C'è
una ragione precisa perché si scriva tanto poco e si sia così
avari di riconoscimenti formali nei confronti di un artista e
di un produttore di cultura, quale è Matteo Salvatore, che
pure in oltre cinquant'anni di attività ha dato alla Puglia,
al Sud, all'Italia e al mondo uno straordinario contributo
musicale, vocale, linguistico e tematico, giustamente
considerato unico per quantità, qualità e tipologia. Questa
ragione risiede nel carattere di Matteo, anzi nel suo
caratteraccio, nella sua disperazione, nel suo anarchismo,
nella sua ruffianeria, nella sua brutale e autistica
indisciplinatezza. Diciamo pure nella sua doppiezza. E'
difficile parlare di un angelo (in questo caso un angelo della
musica popolare, del mondo dei diseredati), è difficile anche
solo parlare con questo angelo, se puntualmente e
improvvisamente egli appena smette di cantare come solo lui sa
fare, passando con divina disinvoltura dai toni profondi al
falsetto, e di suonare la chitarra, cioè di fare quello che
vuole con la chitarra ti confonde e ti scoraggia opponendoti
atteggiamenti, diciamo così, profanatori. Nel senso che
profanano e quasi smentiscono quell'angelicità. Ma forse sta
proprio qui la persistente grandezza di Matteo: nella sua
irriducibilità, anzi nella sua imprendibilità. Così forse
lui si è difeso per tutta la vita da un mondo che non è mai
riuscito a capire o anche solo ad accettare nella sua
complessità, rimanendo il solo, l'unico vero cantante
popolare italiano, non cellofanato né dalla consapevolezza e
dalla ricerca culturale né dall'industria discografica e
dello spettacolo. E' rimasto quello di sempre: solo,
disperato, intrattabile.
Beppe
Lopez
... Matteo si
racconta, al solito, alternando fatti veri e quelle che
sembrano a lume di buon senso sbruffonerie. La poverissima
infanzia ad Apricena (dove è nato nel 1925). Il papà
facchino e la mamma, "camuffata da mutilata",
che va a chiedere l'elemosina a Poggio Imperiale per procurare
un po' di pane ai figli. Fa il garzone di cantina a otto lire
l'anno. Gli muore una sorella di quattro anni per
denutrizione. E' tra gli uomini e i bambini di sette-nove anni
che stanno "nella piazza del paese per essere
venduti". "Gente, io ci sono stato nei campi
di grano a mietere.
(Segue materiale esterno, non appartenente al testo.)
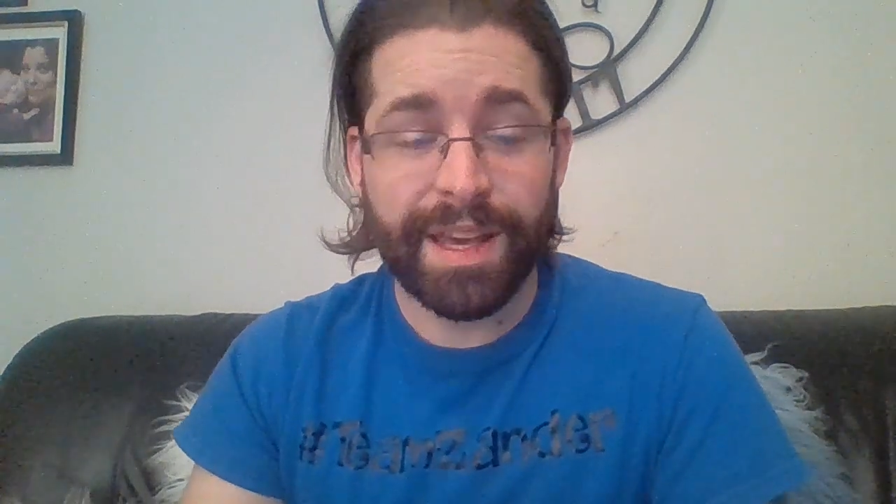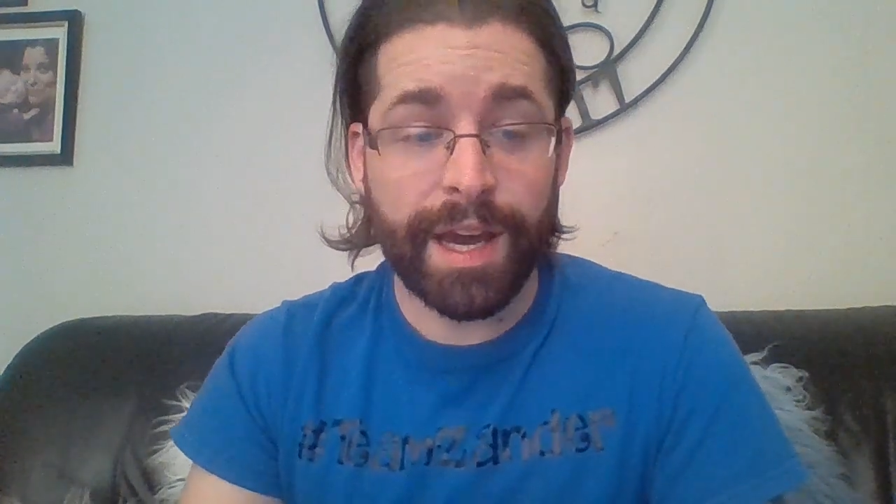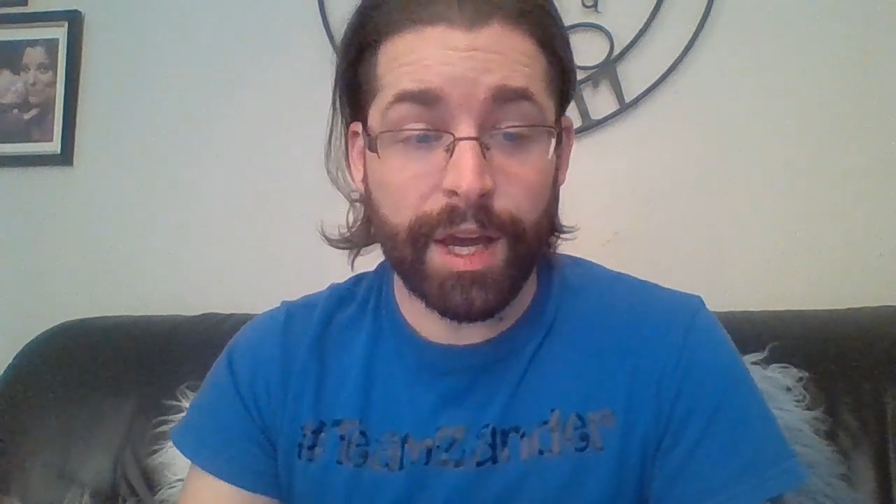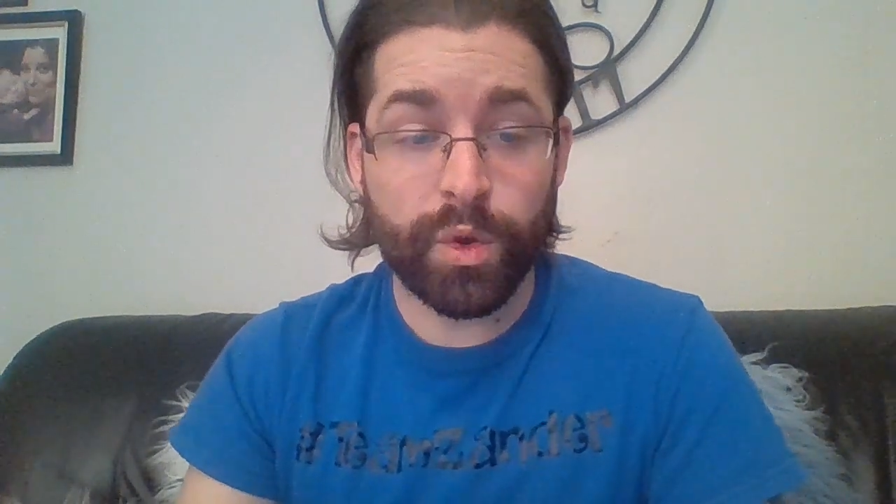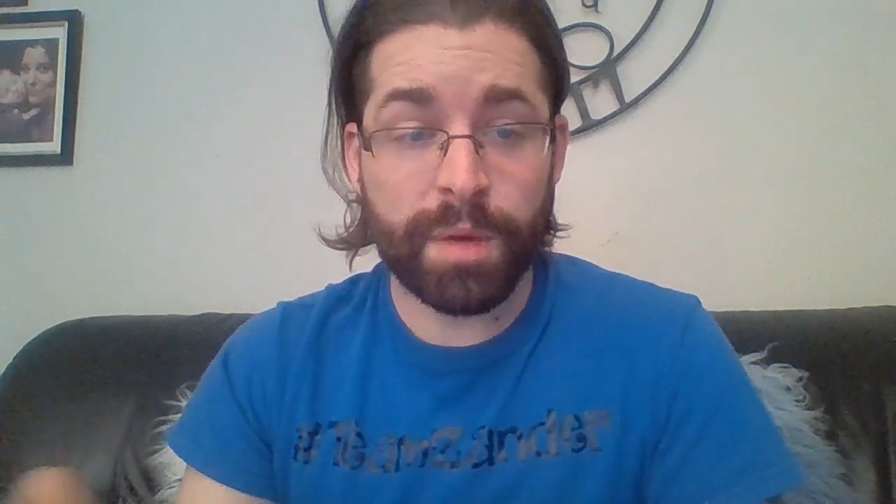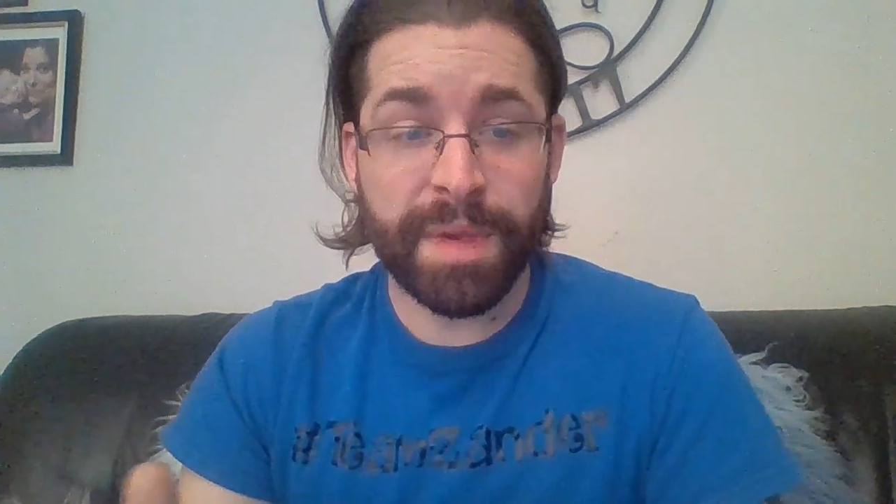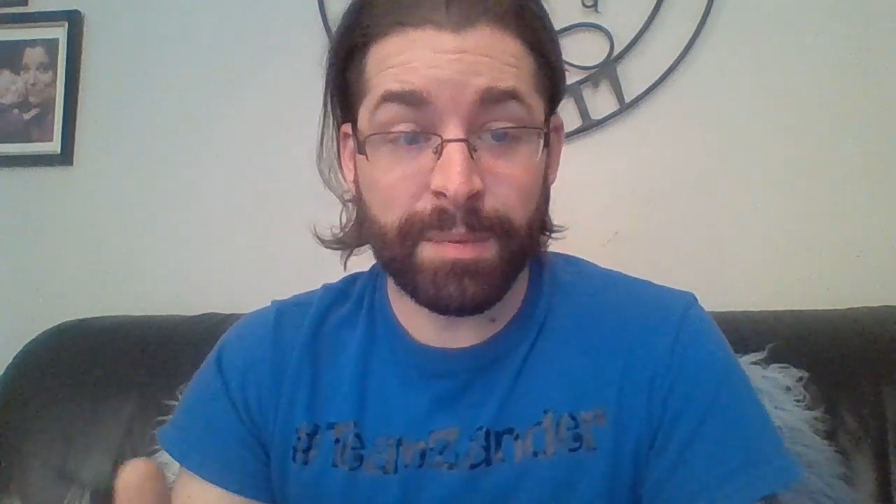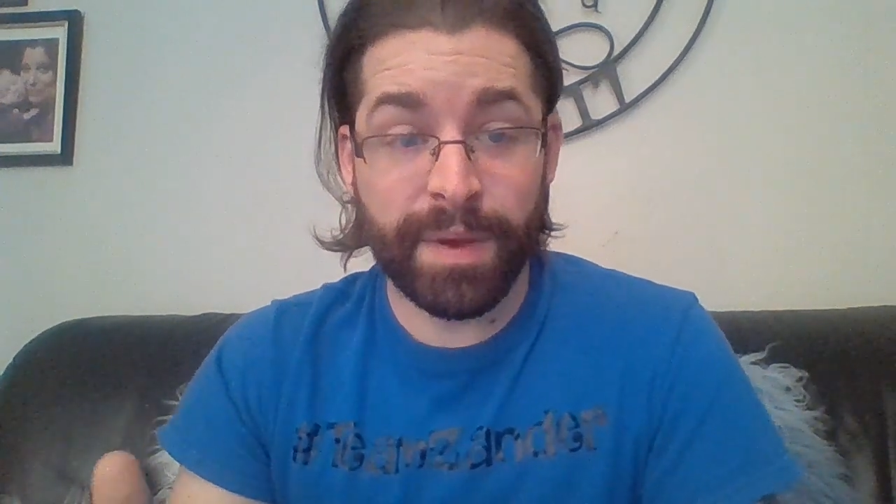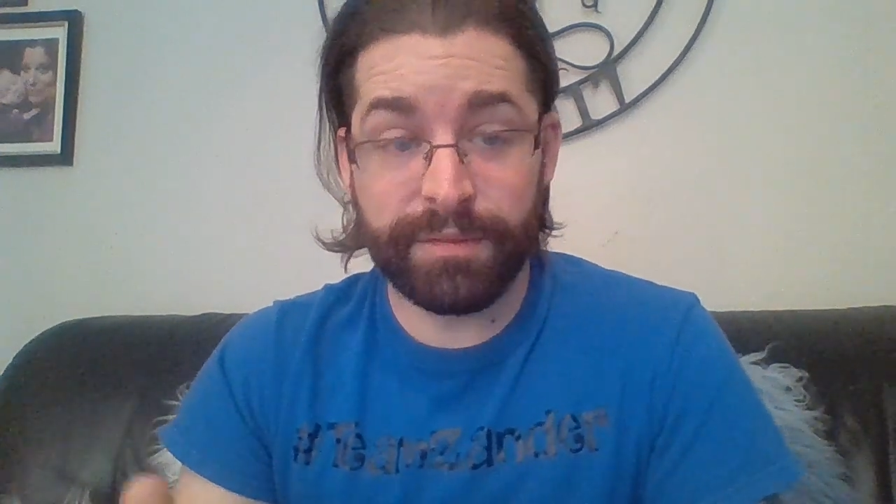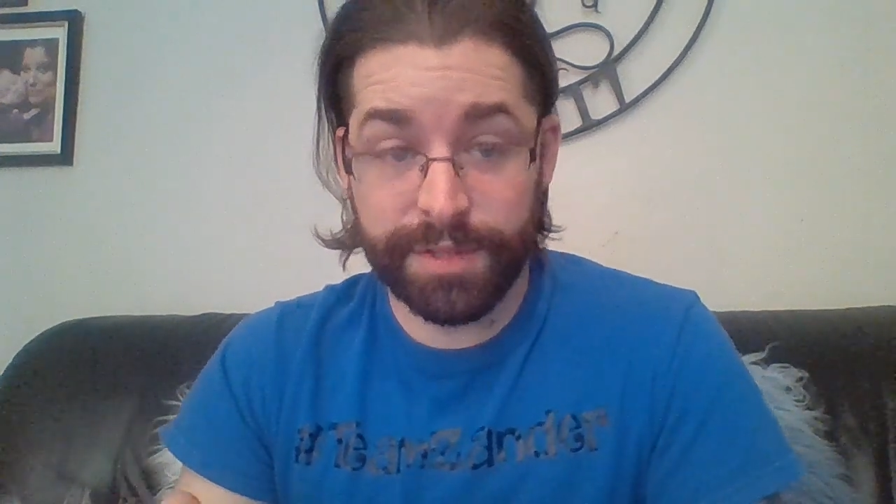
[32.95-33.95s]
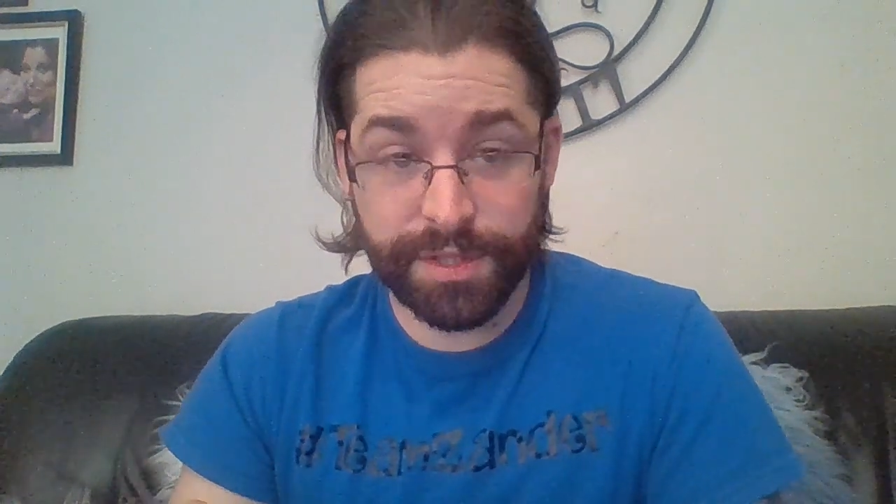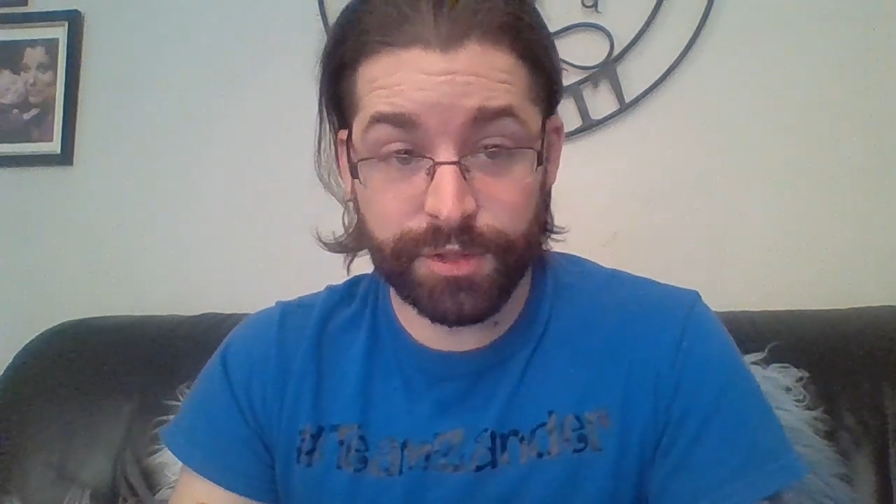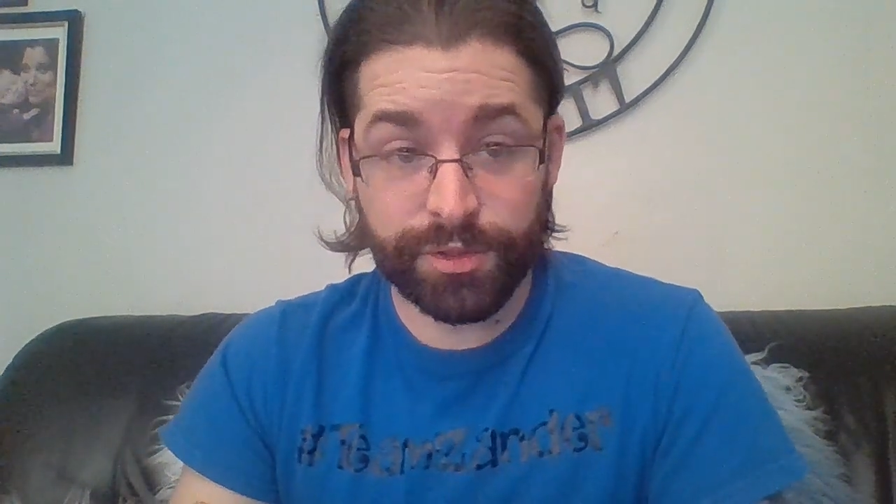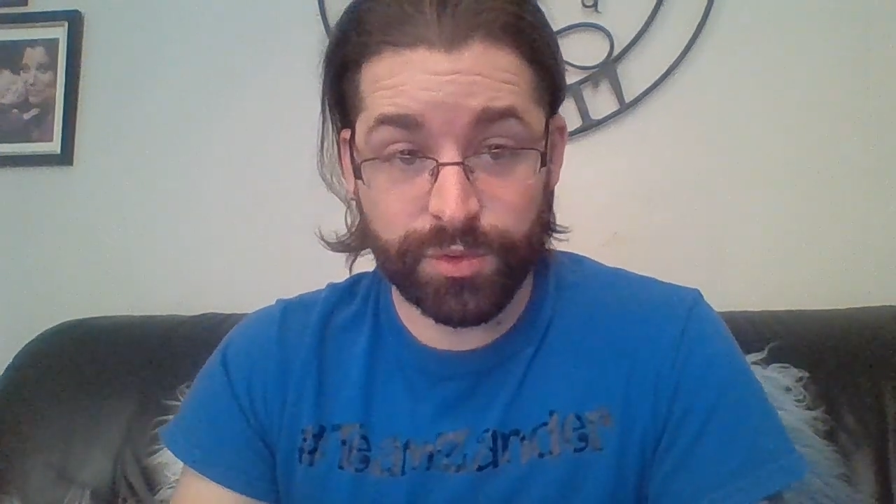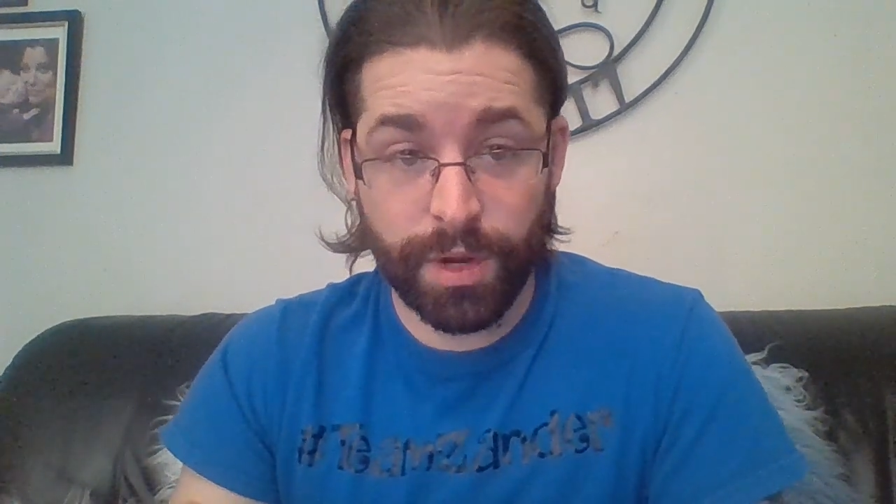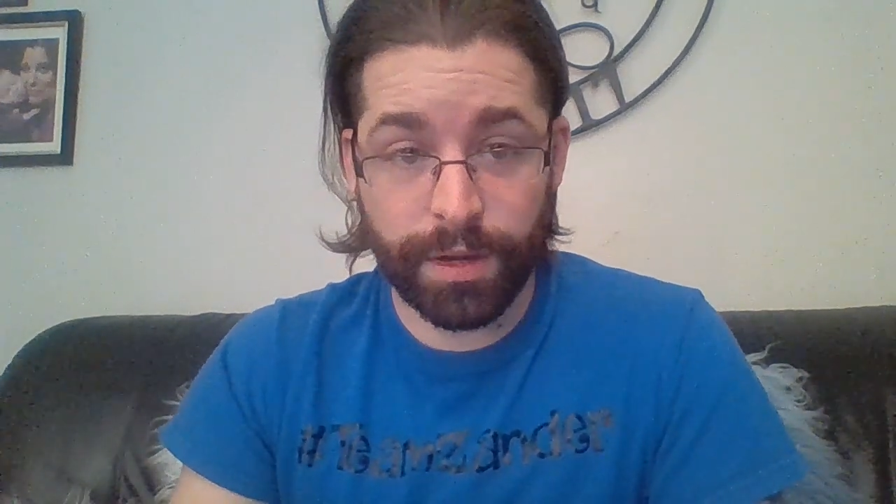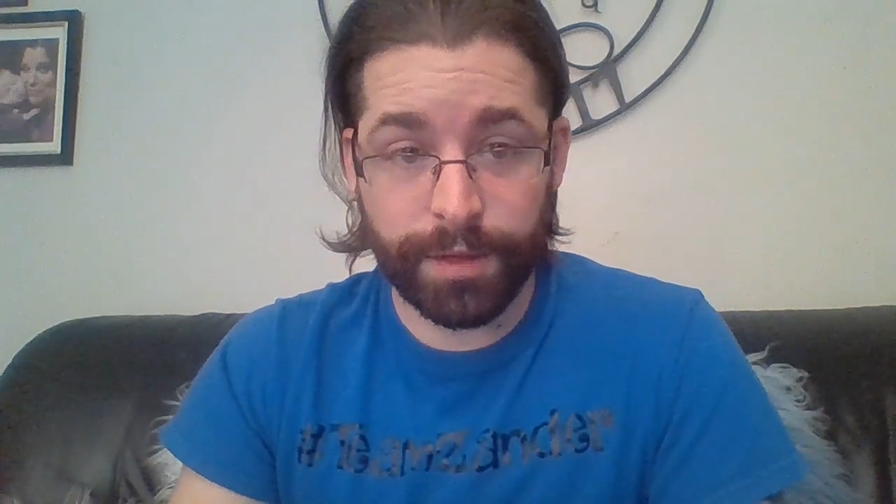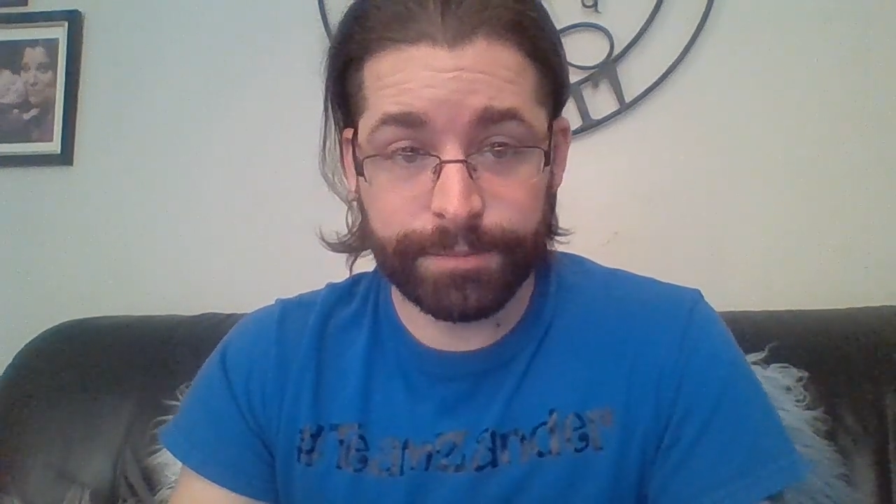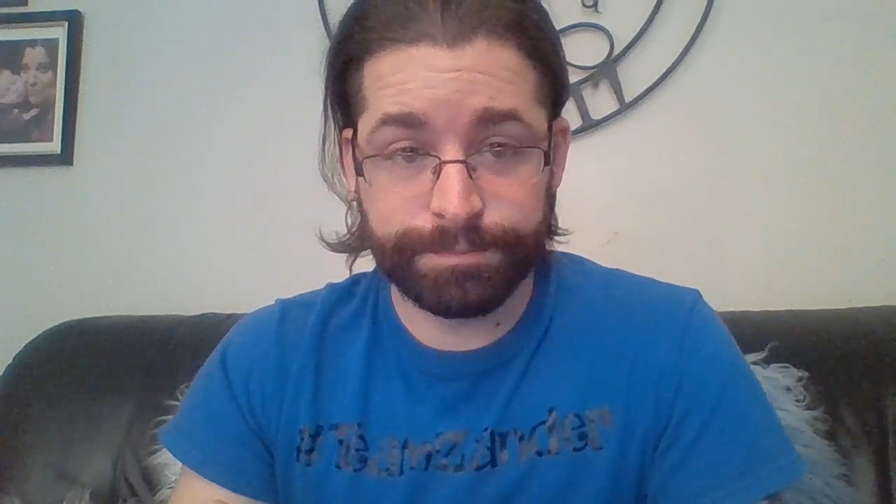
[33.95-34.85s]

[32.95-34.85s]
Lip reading: how do I make my viziers stronger?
Sotto il sole cocente, curvo dall'alba al
tramonto". L'incontro storico con il vecchio maestro
Pizzicoli, cieco, suonatore di violino, mandolino e chitarra, "portatore
di serenate" (quasi esclusivamente canzoni
napoletane), dal quale Matteo in tre anni impara a suonare "alla
perfezione". A 20 anni si sposa con Antonietta, che
però muore di tumore dopo poco più di un anno. A Benevento,
che frequenta per contrabbando di tabacco, conosce e sposa una
ragazza, con la quale ha una prima figlia. Finalmente emigra a
Roma: ci mette un mese per arrivarci, saltando da un carretto
di passaggio ad un altro. Cominciano gli anni vissuti in
baracca. Canta con la chitarra canzoni napoletane ai tavoli di
"Giggetto er Pescatore", ai Parioli. Qui lo
nota il regista Giuseppe De Santis, che lo incarica di
andare a registrare in Puglia canzoni popolari per un film ("Uomini
e lupi" con Yves Montand). E' a questo punto che
nasce l'angelotruffatore. "Dopo aver composto quattro
ballate, telefonai a de Santis, spacciandole per canti
popolari". Porta moglie e due figli da Benevento a
Roma. Qui, in baracca, gli nasce il terzo figlio. Un giorno
canta in una trattoria di Trastevere e viene scoperto da
Claudio Villa, col quale farà poi tournée all'estero. Incide
il primo 78 giri, quattro canzoni per facciata: La morte
traditrice, Lu pugliese a Roma, Lu vecchie, Lu
limone, Cuncettina, I maccheroni, I
capelli neri, Zompa cardille. Verranno poi le
incisioni per la Vis radio, la Fonit Cetra, la Cgd. Comincia
il successo, Ma anche la sua guerra contro i discografici: lui
sospetta sempre che vogliano imbrogliarlo e derubarlo ("non
mi consegnavano tutto quanto mi spettava di diritto")
e quindi è lui a imbrogliarli (consegnando le stesse
incisioni, in esclusiva, a più etichette). Verranno le
trasmissioni radiofoniche, grazie anche all'aiuto di amici ed
estimatori come Renzo Arbore. Matteo diventa ricco. C'è poi
la lunga e drammatica storia con Adriana, l'amante,
ispiratrice e collaboratrice. Lo scoprono gli intellettuali:
prima il regista Maurizio Corgnati, quindi Franco
Antonicelli e Italo Calvino (per lo scrittore "Matteo
è l'unica fonte di cultura popolare, in Italia e nel mondo,
nel suo genere"). E' del 1966 il suo primo lp, inciso
a Milano: Il lamento dei mendicanti, accolto
trionfalmente dal mondo della cultura. Nel 1968 partecipa al
Cantagiro con Lu soprastante. Vive ancora in baracca
quando fa la sua prima tournée in Canada. "Ho inciso
anche lì. Avevo guadagnato più di due miliardi di oggi".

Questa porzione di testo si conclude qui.